(Reuters) -The sale of two ports near the Panama Canal to a global consortium led by Mediterranean Shipping Company (MSC) threatens the canal’s principle of neutrality, the canal’s head Ricaurte Vasquez told the Financial Times.
“There is a potential risk of capacity concentration if the deal comes the way it is structured as we understand right now,” Vasquez told the FT in a report published on Tuesday.
“If there is a significant level of concentration on terminal operators belonging to an integrated or one single shipping company, it will be at the expense of Panama’s competitiveness in the market and inconsistent with neutrality.”
MSC is one of the world’s top container shipping groups. MSC and the Panama Canal Authority did not immediately respond to a Reuters request for comment.
CK Hutchison confirmed last month that MSC, run by the family of Italian billionaire Gianluigi Aponte, was the main investor in a group seeking to buy 43 ports, including the two ports in Panama, for $22.8 billion.

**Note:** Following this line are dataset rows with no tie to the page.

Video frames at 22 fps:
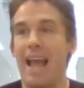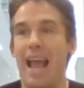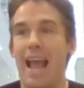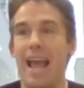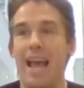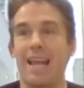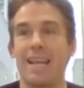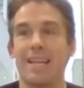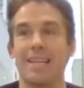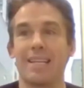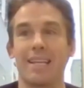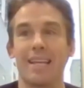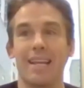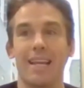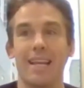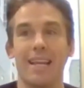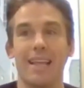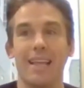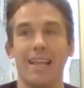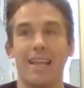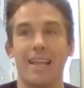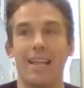And
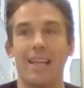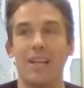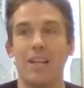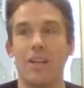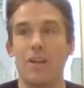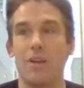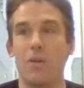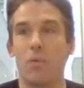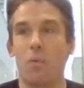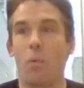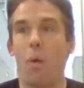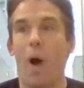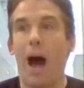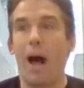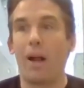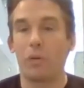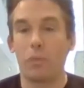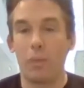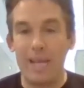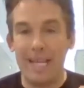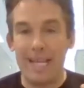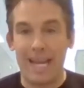
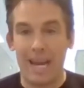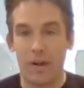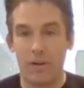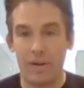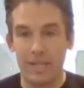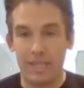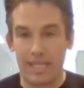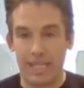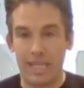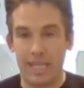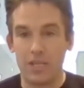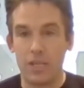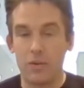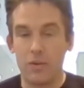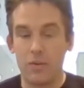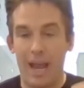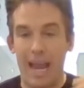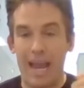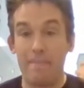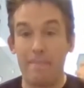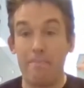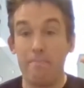while we guarantee
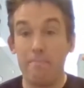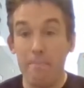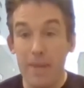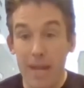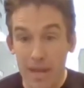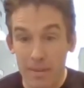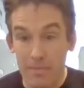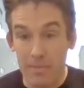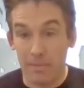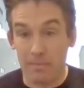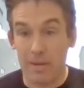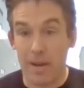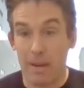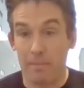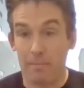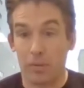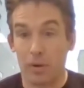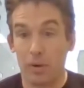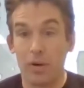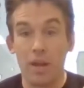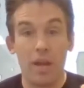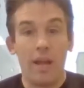you a minimum
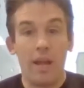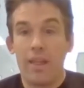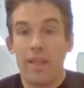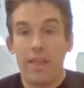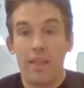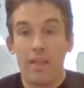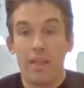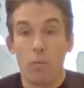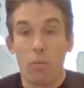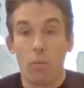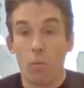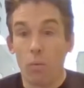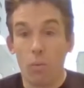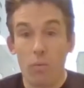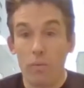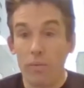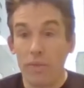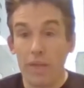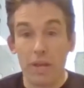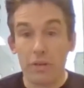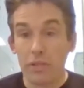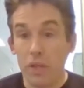number,
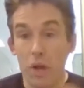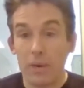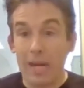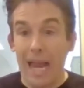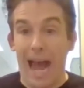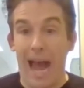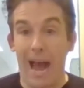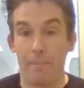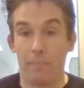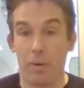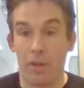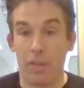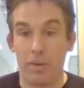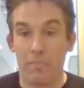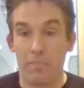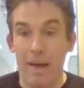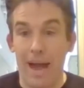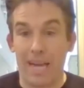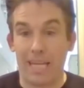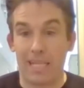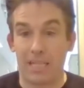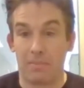there's no cap on the
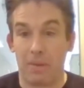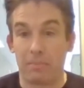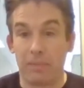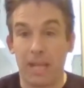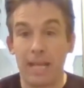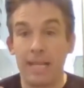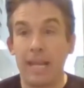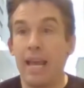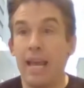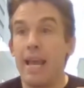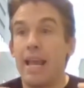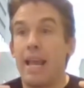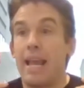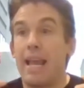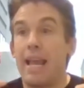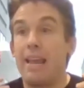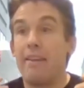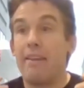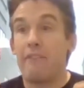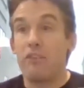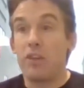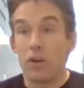maximum. Like
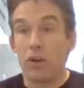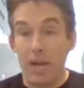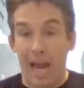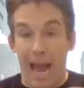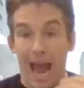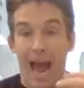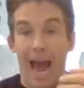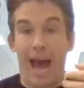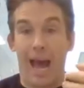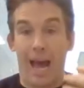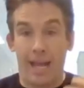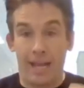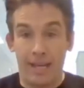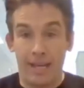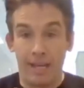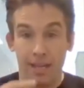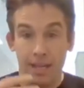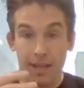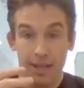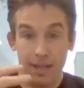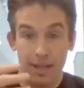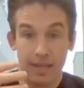if your ad
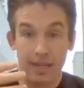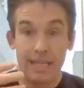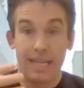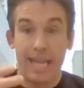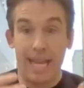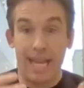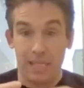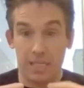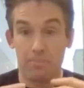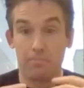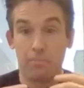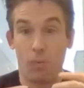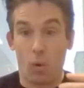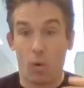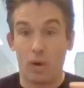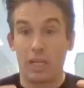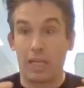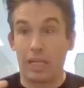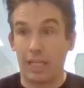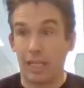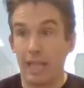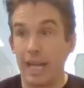gets
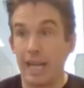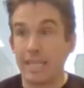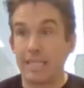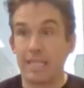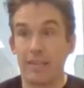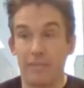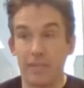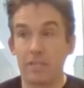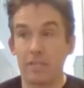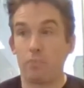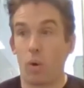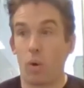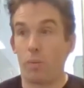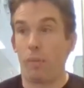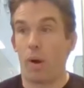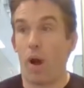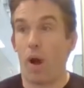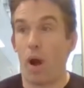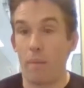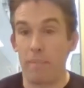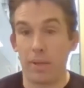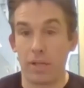more clicks, if it's more
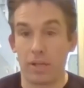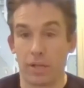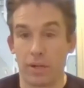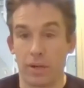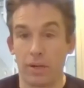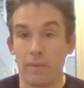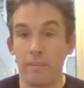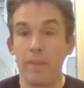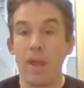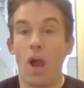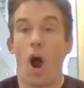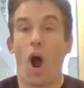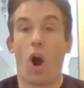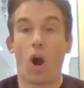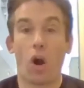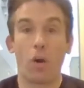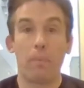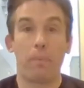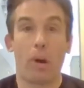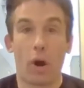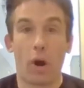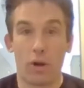popular,
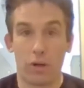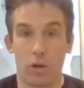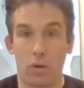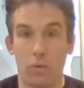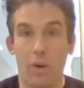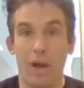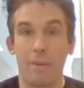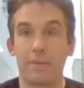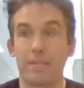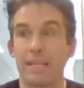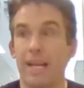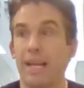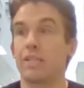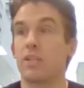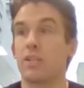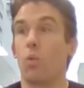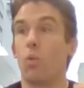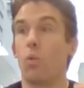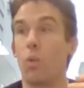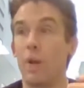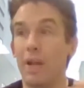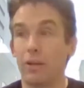our partner websites
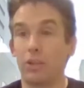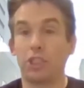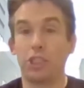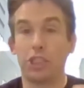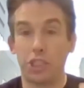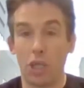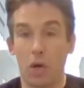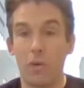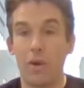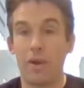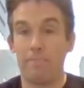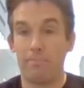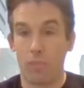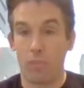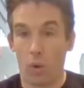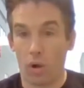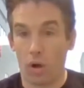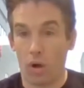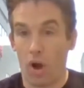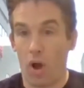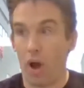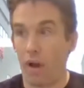will show it
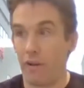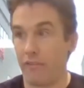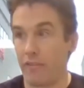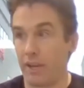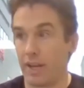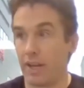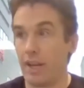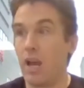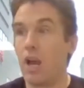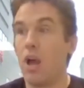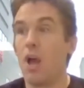more often.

The clarification follows weeks of scrutiny and criticism in China over CK Hutchison’s plan to sell the ports to a consortium, which was previously led by U.S. investment firm BlackRock. BlackRock remains part of the group.
The proposed sale has also drawn the attention of U.S. President Donald Trump, who has repeatedly expressed his desire to reduce Chinese influence around the Panama Canal and termed the deal a “reclaiming” of the waterway after it was first announced.
In April, China’s top market regulator said it was paying close attention to CK Hutchison’s planned sale and that parties to the deal should not try to avoid an antitrust review.
Vasquez added that the canal should use the ports deal as an opportunity to become a terminal operator itself by reactivating a project to build a terminal in the Port of Corozal at the Pacific end of the canal, according to the FT.